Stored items
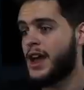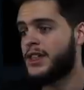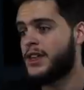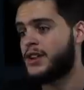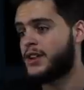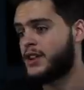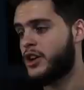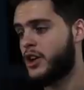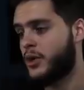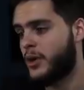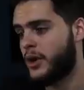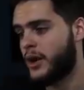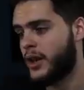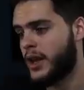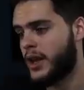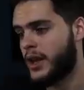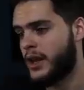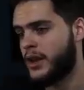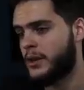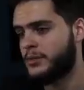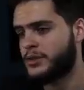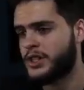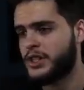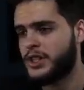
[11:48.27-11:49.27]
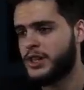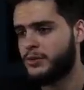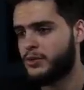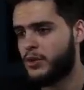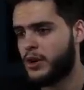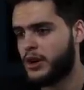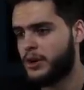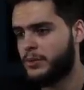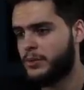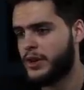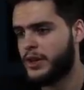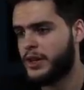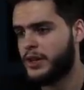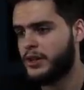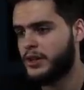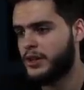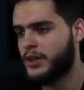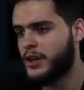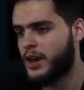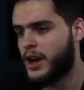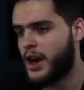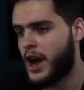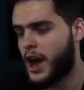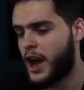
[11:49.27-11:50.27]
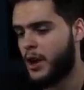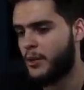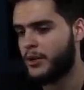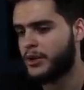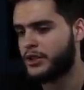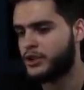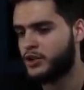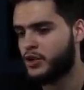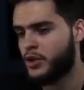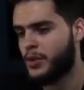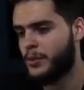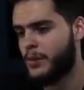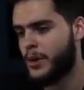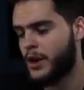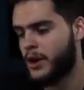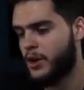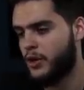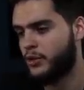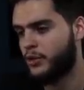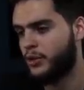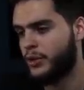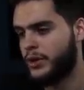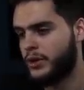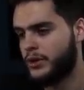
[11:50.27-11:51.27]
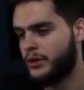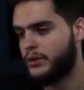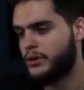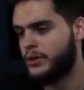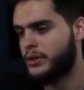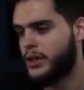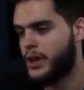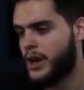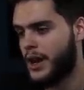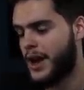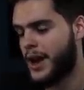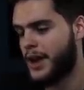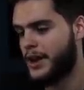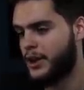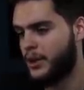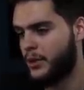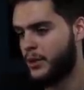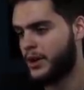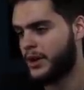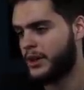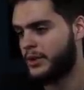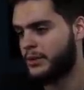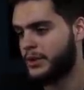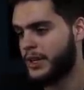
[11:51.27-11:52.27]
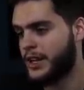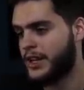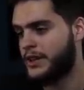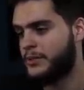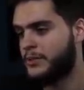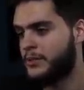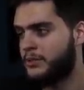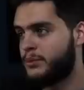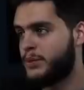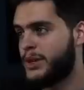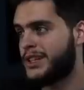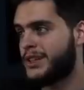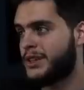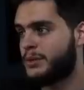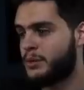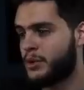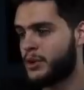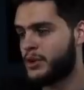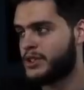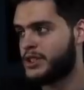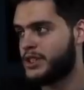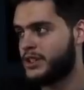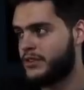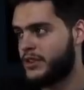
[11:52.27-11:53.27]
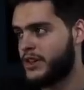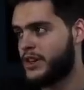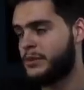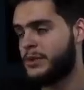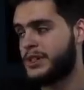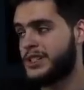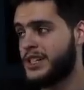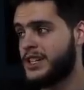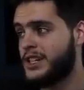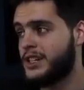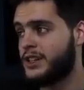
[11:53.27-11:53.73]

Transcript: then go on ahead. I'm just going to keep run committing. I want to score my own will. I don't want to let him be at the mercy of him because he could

## Instructions for the task
In the records above, find the line containing "[11:49.27-11:50.27]", then please restate it and each line after it word for word, pictures excluded.

## Your solution
[11:49.27-11:50.27]
[11:50.27-11:51.27]
[11:51.27-11:52.27]
[11:52.27-11:53.27]
[11:53.27-11:53.73]

Transcript: then go on ahead. I'm just going to keep run committing. I want to score my own will. I don't want to let him be at the mercy of him because he could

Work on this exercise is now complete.